#### WHAT YOU ARE ASKED TO DO
For every record that follows, write out the text exactly and omit the picture, if one is present.

#### PROVIDED ENTRIES
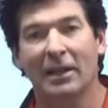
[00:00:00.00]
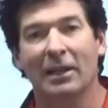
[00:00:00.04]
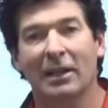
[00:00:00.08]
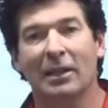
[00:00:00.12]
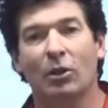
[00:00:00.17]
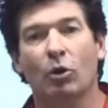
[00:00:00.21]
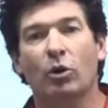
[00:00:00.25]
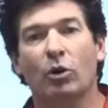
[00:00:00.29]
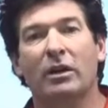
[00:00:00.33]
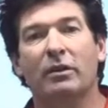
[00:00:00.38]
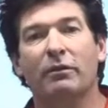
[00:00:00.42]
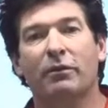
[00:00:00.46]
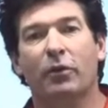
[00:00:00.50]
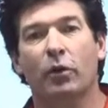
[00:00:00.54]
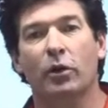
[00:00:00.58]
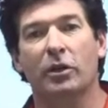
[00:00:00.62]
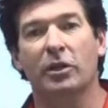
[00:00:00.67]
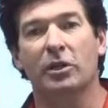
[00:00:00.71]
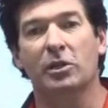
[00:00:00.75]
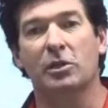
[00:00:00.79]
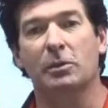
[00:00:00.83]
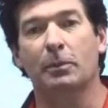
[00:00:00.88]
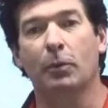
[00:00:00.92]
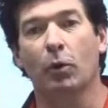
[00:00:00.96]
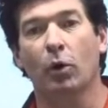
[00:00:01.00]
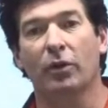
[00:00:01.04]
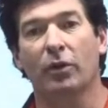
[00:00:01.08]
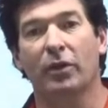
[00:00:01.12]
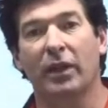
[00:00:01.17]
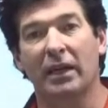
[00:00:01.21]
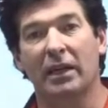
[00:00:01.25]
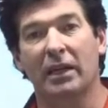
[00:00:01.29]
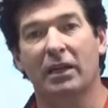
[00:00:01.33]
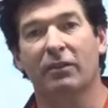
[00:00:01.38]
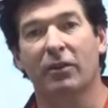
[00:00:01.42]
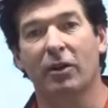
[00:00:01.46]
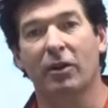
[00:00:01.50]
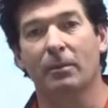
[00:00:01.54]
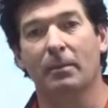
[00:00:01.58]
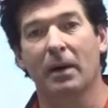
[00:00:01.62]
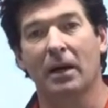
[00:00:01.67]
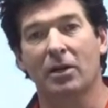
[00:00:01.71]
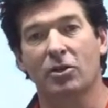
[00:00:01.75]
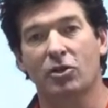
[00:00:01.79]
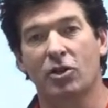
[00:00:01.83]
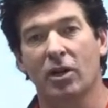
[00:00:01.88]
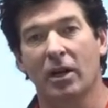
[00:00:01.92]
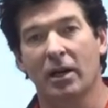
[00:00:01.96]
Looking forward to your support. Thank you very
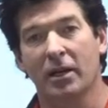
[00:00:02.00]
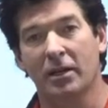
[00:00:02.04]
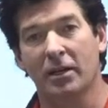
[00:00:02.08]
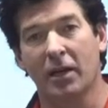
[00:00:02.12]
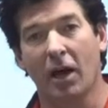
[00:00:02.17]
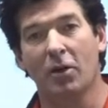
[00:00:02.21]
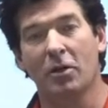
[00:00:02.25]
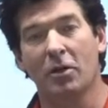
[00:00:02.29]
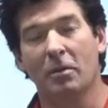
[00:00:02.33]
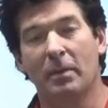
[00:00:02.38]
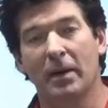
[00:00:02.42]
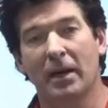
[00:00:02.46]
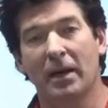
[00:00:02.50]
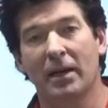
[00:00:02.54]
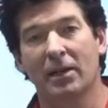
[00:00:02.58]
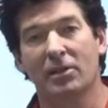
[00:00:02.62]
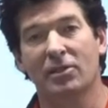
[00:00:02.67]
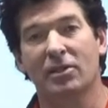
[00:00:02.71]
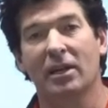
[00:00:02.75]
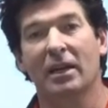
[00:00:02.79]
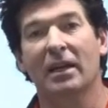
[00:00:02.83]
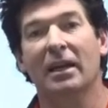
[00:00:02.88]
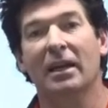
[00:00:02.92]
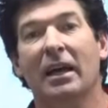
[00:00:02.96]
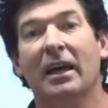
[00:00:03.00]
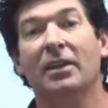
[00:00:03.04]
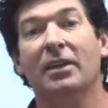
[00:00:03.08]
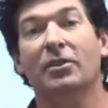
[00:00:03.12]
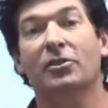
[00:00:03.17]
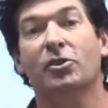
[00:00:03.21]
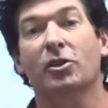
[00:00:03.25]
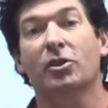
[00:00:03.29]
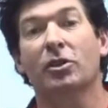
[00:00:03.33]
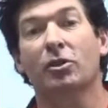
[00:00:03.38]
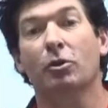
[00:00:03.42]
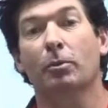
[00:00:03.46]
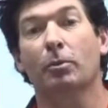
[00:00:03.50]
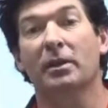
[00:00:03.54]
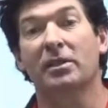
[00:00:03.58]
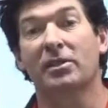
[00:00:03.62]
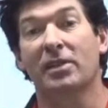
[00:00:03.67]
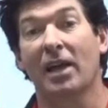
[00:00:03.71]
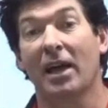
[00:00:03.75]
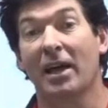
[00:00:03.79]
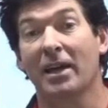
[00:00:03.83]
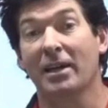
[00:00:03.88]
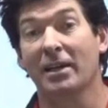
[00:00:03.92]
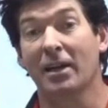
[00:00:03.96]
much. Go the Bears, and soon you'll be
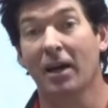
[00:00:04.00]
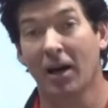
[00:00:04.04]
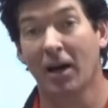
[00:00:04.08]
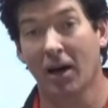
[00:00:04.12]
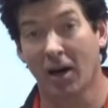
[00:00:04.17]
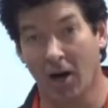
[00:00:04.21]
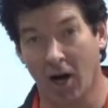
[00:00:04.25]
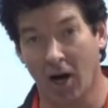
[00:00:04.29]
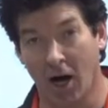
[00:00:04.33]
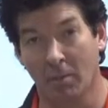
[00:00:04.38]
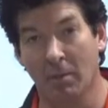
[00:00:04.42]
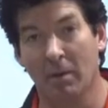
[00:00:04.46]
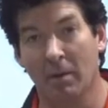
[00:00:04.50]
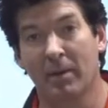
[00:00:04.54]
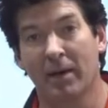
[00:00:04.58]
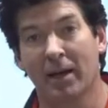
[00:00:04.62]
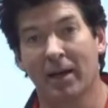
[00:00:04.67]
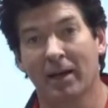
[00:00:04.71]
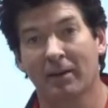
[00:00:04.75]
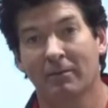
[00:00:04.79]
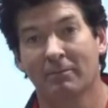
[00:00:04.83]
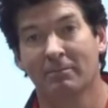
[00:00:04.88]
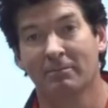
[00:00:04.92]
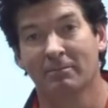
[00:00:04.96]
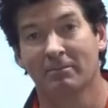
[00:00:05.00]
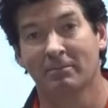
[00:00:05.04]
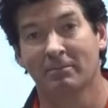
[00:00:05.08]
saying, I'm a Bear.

#### EXERCISE RESPONSE
[00:00:00.00]
[00:00:00.04]
[00:00:00.08]
[00:00:00.12]
[00:00:00.17]
[00:00:00.21]
[00:00:00.25]
[00:00:00.29]
[00:00:00.33]
[00:00:00.38]
[00:00:00.42]
[00:00:00.46]
[00:00:00.50]
[00:00:00.54]
[00:00:00.58]
[00:00:00.62]
[00:00:00.67]
[00:00:00.71]
[00:00:00.75]
[00:00:00.79]
[00:00:00.83]
[00:00:00.88]
[00:00:00.92]
[00:00:00.96]
[00:00:01.00]
[00:00:01.04]
[00:00:01.08]
[00:00:01.12]
[00:00:01.17]
[00:00:01.21]
[00:00:01.25]
[00:00:01.29]
[00:00:01.33]
[00:00:01.38]
[00:00:01.42]
[00:00:01.46]
[00:00:01.50]
[00:00:01.54]
[00:00:01.58]
[00:00:01.62]
[00:00:01.67]
[00:00:01.71]
[00:00:01.75]
[00:00:01.79]
[00:00:01.83]
[00:00:01.88]
[00:00:01.92]
[00:00:01.96]
Looking forward to your support. Thank you very
[00:00:02.00]
[00:00:02.04]
[00:00:02.08]
[00:00:02.12]
[00:00:02.17]
[00:00:02.21]
[00:00:02.25]
[00:00:02.29]
[00:00:02.33]
[00:00:02.38]
[00:00:02.42]
[00:00:02.46]
[00:00:02.50]
[00:00:02.54]
[00:00:02.58]
[00:00:02.62]
[00:00:02.67]
[00:00:02.71]
[00:00:02.75]
[00:00:02.79]
[00:00:02.83]
[00:00:02.88]
[00:00:02.92]
[00:00:02.96]
[00:00:03.00]
[00:00:03.04]
[00:00:03.08]
[00:00:03.12]
[00:00:03.17]
[00:00:03.21]
[00:00:03.25]
[00:00:03.29]
[00:00:03.33]
[00:00:03.38]
[00:00:03.42]
[00:00:03.46]
[00:00:03.50]
[00:00:03.54]
[00:00:03.58]
[00:00:03.62]
[00:00:03.67]
[00:00:03.71]
[00:00:03.75]
[00:00:03.79]
[00:00:03.83]
[00:00:03.88]
[00:00:03.92]
[00:00:03.96]
much. Go the Bears, and soon you'll be
[00:00:04.00]
[00:00:04.04]
[00:00:04.08]
[00:00:04.12]
[00:00:04.17]
[00:00:04.21]
[00:00:04.25]
[00:00:04.29]
[00:00:04.33]
[00:00:04.38]
[00:00:04.42]
[00:00:04.46]
[00:00:04.50]
[00:00:04.54]
[00:00:04.58]
[00:00:04.62]
[00:00:04.67]
[00:00:04.71]
[00:00:04.75]
[00:00:04.79]
[00:00:04.83]
[00:00:04.88]
[00:00:04.92]
[00:00:04.96]
[00:00:05.00]
[00:00:05.04]
[00:00:05.08]
saying, I'm a Bear.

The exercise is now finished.